*Task directions*
Of the records that follow, copy only the lines from the line containing "[0:00.00-0:01.00]" to the line containing "[0:09.00-0:10.00]", both included, exactly as written.

[Collected data]
━━━━━━━━
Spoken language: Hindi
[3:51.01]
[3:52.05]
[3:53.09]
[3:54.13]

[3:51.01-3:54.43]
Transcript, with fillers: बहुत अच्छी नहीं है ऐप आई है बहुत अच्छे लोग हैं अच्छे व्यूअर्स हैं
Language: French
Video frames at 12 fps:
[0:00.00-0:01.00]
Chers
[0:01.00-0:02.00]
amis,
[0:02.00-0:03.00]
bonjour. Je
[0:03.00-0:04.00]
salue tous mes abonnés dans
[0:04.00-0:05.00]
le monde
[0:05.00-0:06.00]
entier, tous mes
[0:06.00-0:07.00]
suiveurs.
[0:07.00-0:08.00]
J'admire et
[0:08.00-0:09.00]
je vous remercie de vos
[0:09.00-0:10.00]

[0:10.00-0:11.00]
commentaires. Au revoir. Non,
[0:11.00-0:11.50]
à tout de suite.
━━━━━━━━
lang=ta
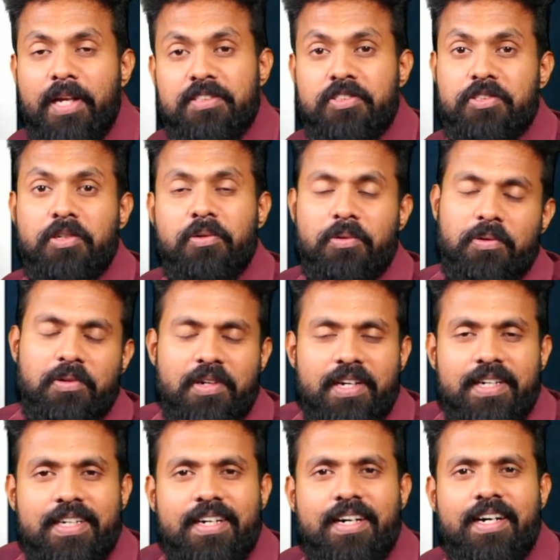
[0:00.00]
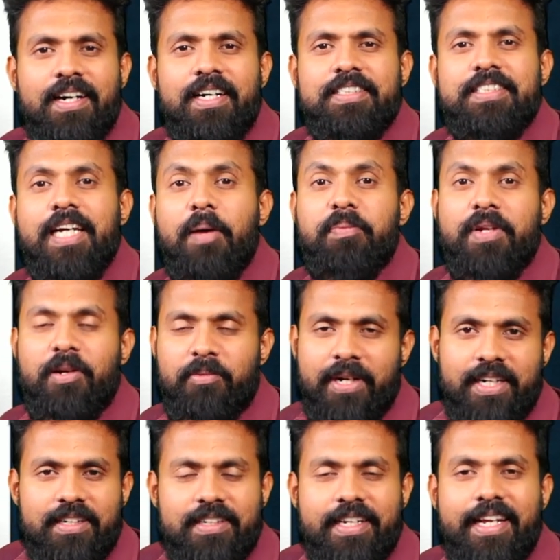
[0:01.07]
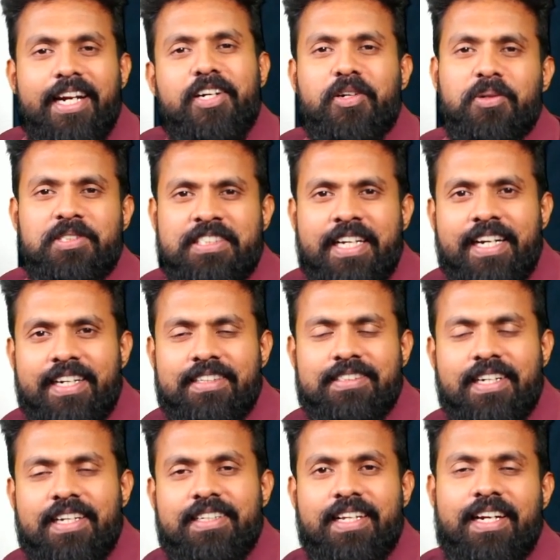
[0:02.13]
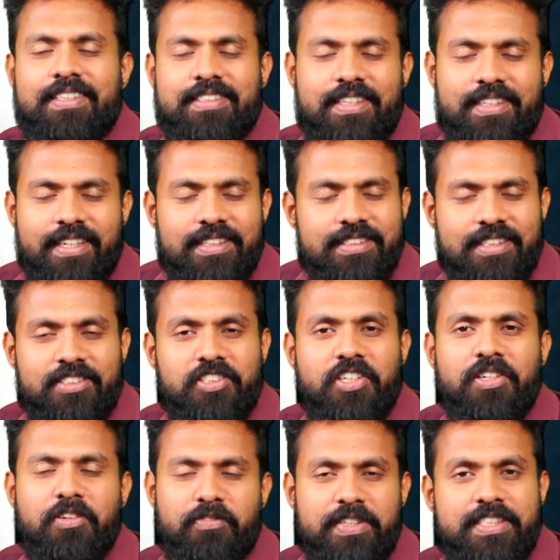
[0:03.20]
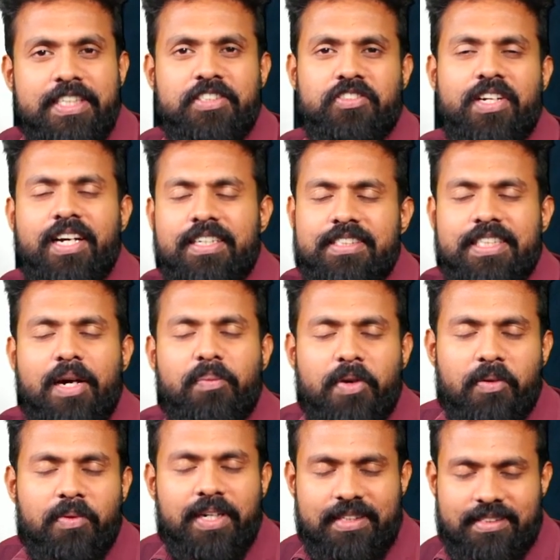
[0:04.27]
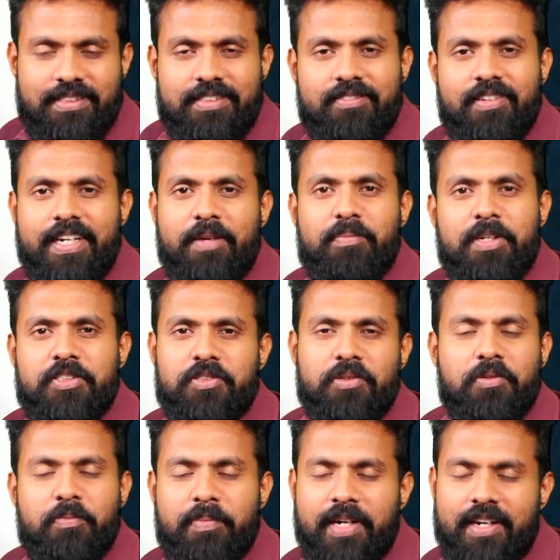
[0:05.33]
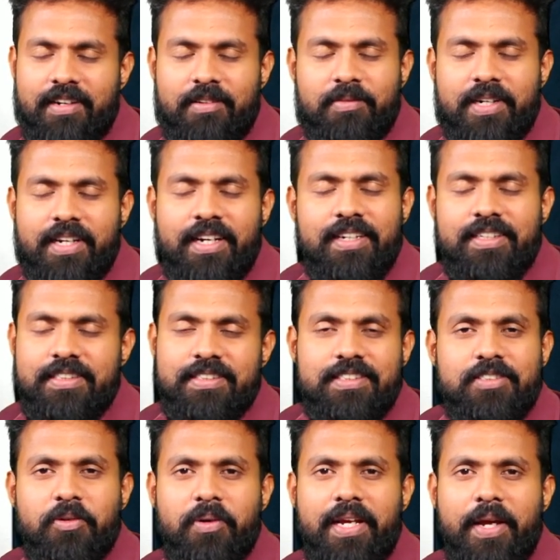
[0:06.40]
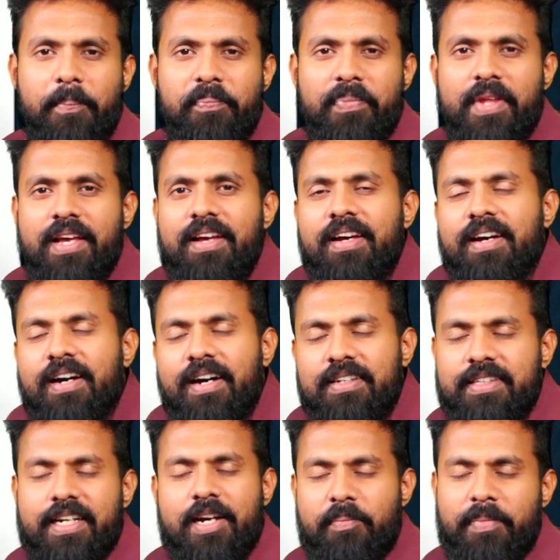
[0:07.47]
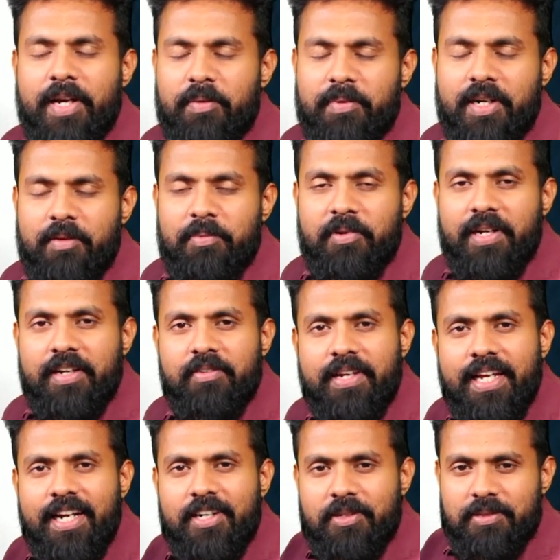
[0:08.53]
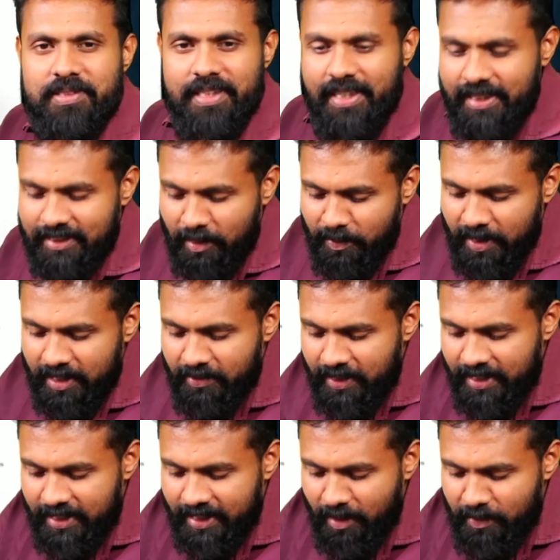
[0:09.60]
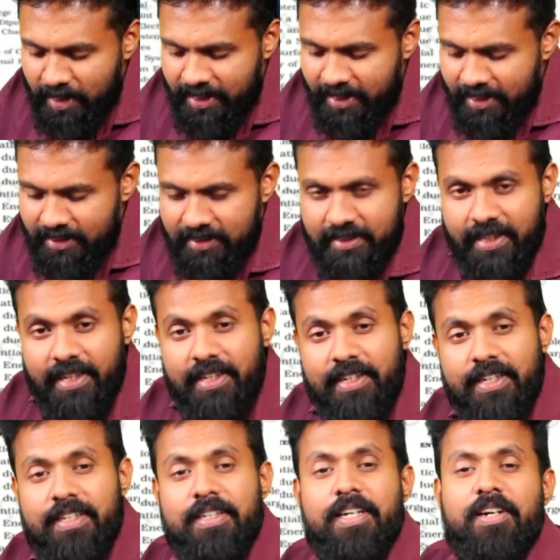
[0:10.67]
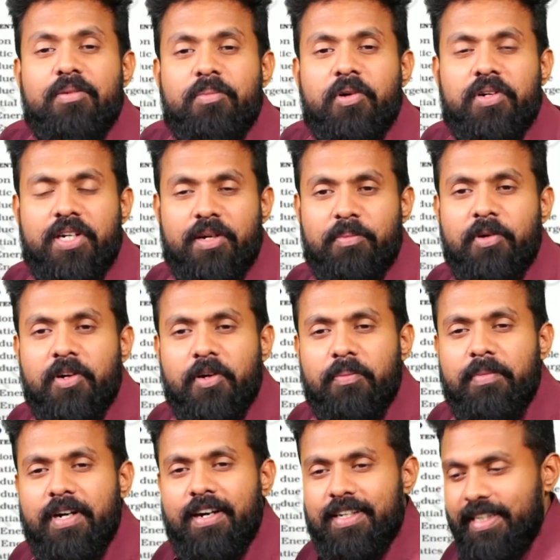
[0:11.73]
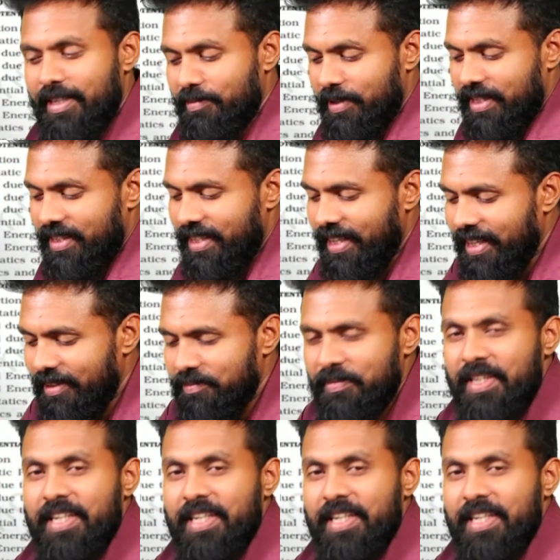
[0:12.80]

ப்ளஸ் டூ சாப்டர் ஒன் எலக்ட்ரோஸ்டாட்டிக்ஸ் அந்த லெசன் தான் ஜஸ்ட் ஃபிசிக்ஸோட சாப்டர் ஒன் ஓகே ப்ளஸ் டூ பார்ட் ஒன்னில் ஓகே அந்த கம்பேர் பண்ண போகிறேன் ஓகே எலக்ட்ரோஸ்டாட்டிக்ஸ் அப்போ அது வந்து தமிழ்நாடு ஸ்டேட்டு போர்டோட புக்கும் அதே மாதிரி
━━━━━━━━
*Final answer*
[0:00.00-0:01.00]
Chers
[0:01.00-0:02.00]
amis,
[0:02.00-0:03.00]
bonjour. Je
[0:03.00-0:04.00]
salue tous mes abonnés dans
[0:04.00-0:05.00]
le monde
[0:05.00-0:06.00]
entier, tous mes
[0:06.00-0:07.00]
suiveurs.
[0:07.00-0:08.00]
J'admire et
[0:08.00-0:09.00]
je vous remercie de vos
[0:09.00-0:10.00]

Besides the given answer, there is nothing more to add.